Dataset entries:
═══
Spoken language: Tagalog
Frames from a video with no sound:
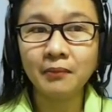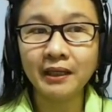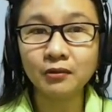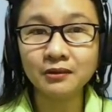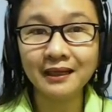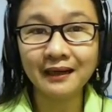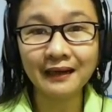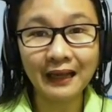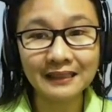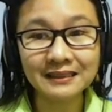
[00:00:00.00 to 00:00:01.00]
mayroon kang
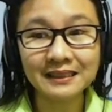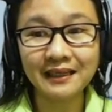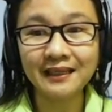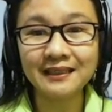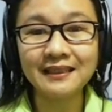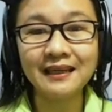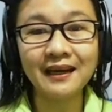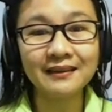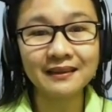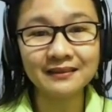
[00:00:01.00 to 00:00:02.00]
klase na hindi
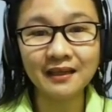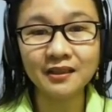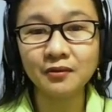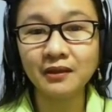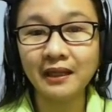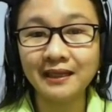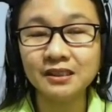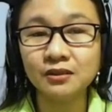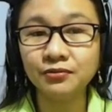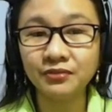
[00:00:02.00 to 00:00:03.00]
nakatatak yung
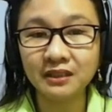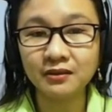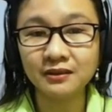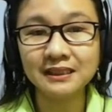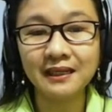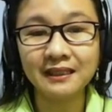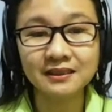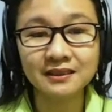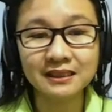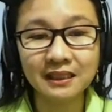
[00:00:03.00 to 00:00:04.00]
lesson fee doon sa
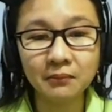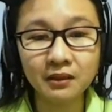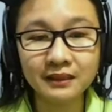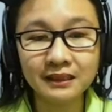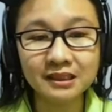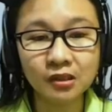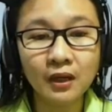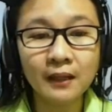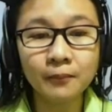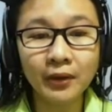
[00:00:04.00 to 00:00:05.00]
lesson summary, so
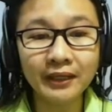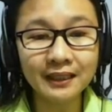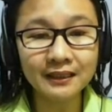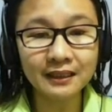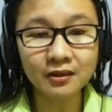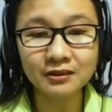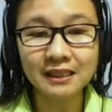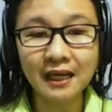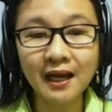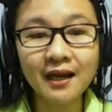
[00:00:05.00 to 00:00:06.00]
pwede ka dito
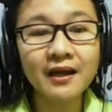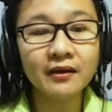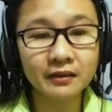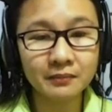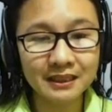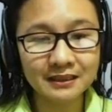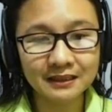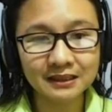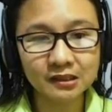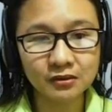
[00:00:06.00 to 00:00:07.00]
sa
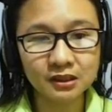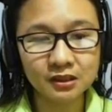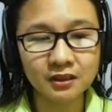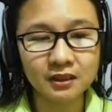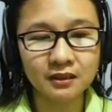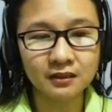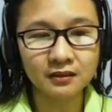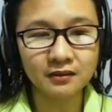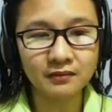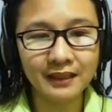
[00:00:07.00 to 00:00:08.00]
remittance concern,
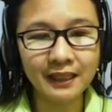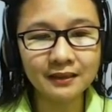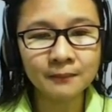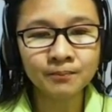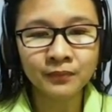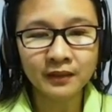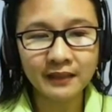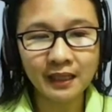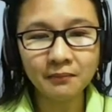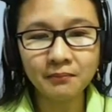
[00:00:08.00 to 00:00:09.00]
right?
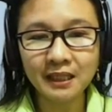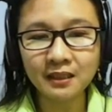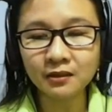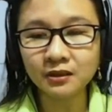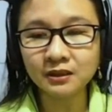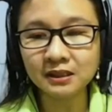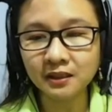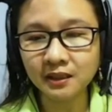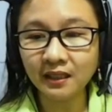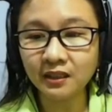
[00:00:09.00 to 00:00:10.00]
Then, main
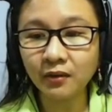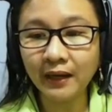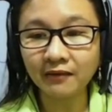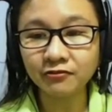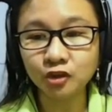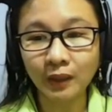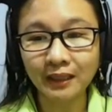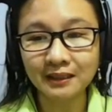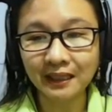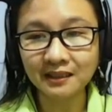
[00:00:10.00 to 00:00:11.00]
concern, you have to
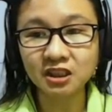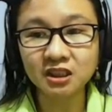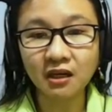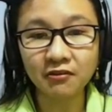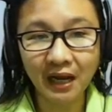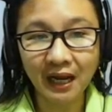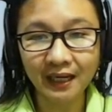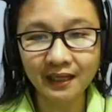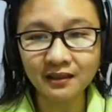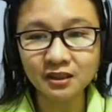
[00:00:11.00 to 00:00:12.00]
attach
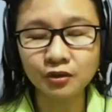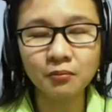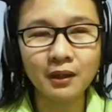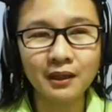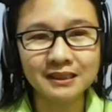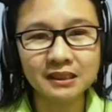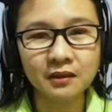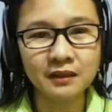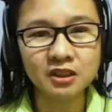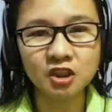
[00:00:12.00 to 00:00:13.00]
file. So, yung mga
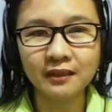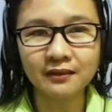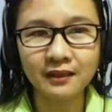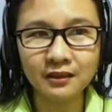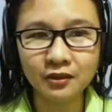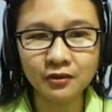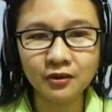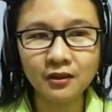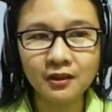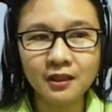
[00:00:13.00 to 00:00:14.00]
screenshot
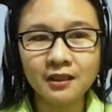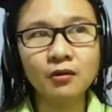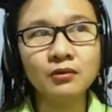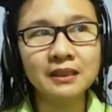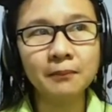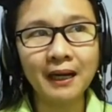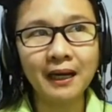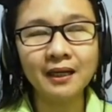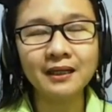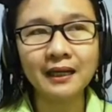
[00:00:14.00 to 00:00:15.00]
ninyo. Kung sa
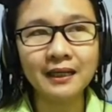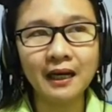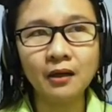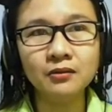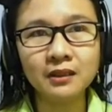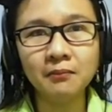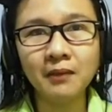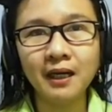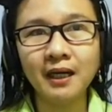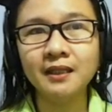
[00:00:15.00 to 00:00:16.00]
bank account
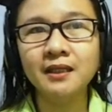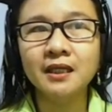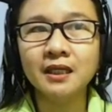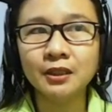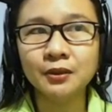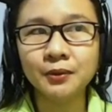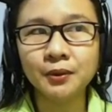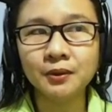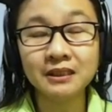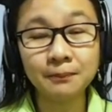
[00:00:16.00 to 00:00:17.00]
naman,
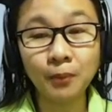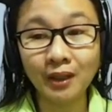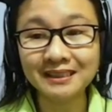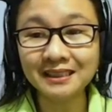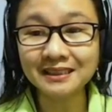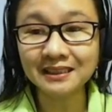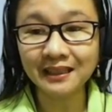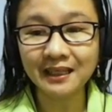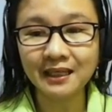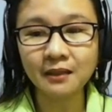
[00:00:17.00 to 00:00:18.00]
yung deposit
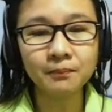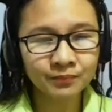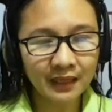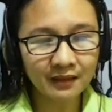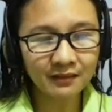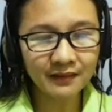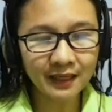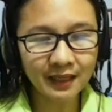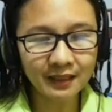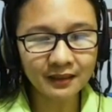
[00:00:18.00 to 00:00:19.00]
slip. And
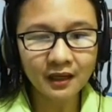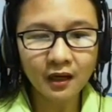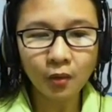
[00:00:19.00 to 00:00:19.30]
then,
═══
The problem:
Exactly the lines from the line that contains "[00:00:01.00 to 00:00:02.00]" through the last line above, and no other lines, must be output, with pictures excluded.

Answer to the exercise:
[00:00:01.00 to 00:00:02.00]
klase na hindi
[00:00:02.00 to 00:00:03.00]
nakatatak yung
[00:00:03.00 to 00:00:04.00]
lesson fee doon sa
[00:00:04.00 to 00:00:05.00]
lesson summary, so
[00:00:05.00 to 00:00:06.00]
pwede ka dito
[00:00:06.00 to 00:00:07.00]
sa
[00:00:07.00 to 00:00:08.00]
remittance concern,
[00:00:08.00 to 00:00:09.00]
right?
[00:00:09.00 to 00:00:10.00]
Then, main
[00:00:10.00 to 00:00:11.00]
concern, you have to
[00:00:11.00 to 00:00:12.00]
attach
[00:00:12.00 to 00:00:13.00]
file. So, yung mga
[00:00:13.00 to 00:00:14.00]
screenshot
[00:00:14.00 to 00:00:15.00]
ninyo. Kung sa
[00:00:15.00 to 00:00:16.00]
bank account
[00:00:16.00 to 00:00:17.00]
naman,
[00:00:17.00 to 00:00:18.00]
yung deposit
[00:00:18.00 to 00:00:19.00]
slip. And
[00:00:19.00 to 00:00:19.30]
then,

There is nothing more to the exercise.